Heat-maps Carry Insight

Posted by Bronwen C. on December 05, 2019

Heat-maps are one of the more overtly interesting visualizations that I have so far encountered in data science. With a choice of colors and what value should be at the center, a multiplication table can look far more exciting than “1 x 1 = 1”. Although it looks similarly simplistic, heatmap of a times table provides a larger context to look at individual relationships.

When looking at correlations between the variables in a dataset, a heatmap can be an easy way for visual learners to spot multicollinearity. Some variables may be very highly correlated but others may be almost correlated to some degree. In this case, it may then be helpful to see to what degree variables are correlated before removing only the ones with a few high correlations instead of also the variables that are somewhat correlated. The more independent, uncorrelated variables that can be left in a model, the better. The benefit of removing a correlated variable is particularly pronounced in linear regression models, where a few redundant variables adds little to the analysis and increases the computation time. A heatmap can give a quick overview of how similar variables are to one another in a linear way.

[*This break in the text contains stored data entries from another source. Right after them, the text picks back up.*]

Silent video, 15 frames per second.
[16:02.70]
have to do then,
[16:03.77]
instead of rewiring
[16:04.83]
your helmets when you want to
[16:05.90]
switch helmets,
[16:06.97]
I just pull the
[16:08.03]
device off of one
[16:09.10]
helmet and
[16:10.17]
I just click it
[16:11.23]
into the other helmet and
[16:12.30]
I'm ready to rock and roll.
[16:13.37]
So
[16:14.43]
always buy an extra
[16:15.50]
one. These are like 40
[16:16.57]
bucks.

However, as aesthetically pleasing as they can look, a data visualization may only be as good as the information it imparts. For heatmaps, a scale, contrasting colors, and labels provide context.

A phrase heard among accessibility design advocates is that “accessible design is good design”, which applies to all areas of life, but also in data visualization design. In choosing the color scheme for a heatmap, Seaborn has a fairly good default, simply provided by seaborn.heatmap(*args*), which has a scale from light blue to pale orange, passing through black in between. (The “middle” value can be set by the center argument). I mentioned contrasting colors because if the highest and lowest values have shades that are too similar, it can be hard to tell whether there is difference between them, particularly for someone who is colorblind, for example. A contrasting (also known as complementary) pair can be found across from each other on the color wheel.

A color wheel from Moses Harris 1766 on imgur

I find heat-maps to be one of the more simple visualizations that help to understand correlations, especially if it has effective color choices. They could be useful in taking a quick glance at survey results, to see which answers correlate more or less closely, among other applications. However, in choosing which variables to use in a model, my preference is to not judge by eye alone, and instead remove variables by checking which numerical values of a correlation matrix are higher than a certain threshold.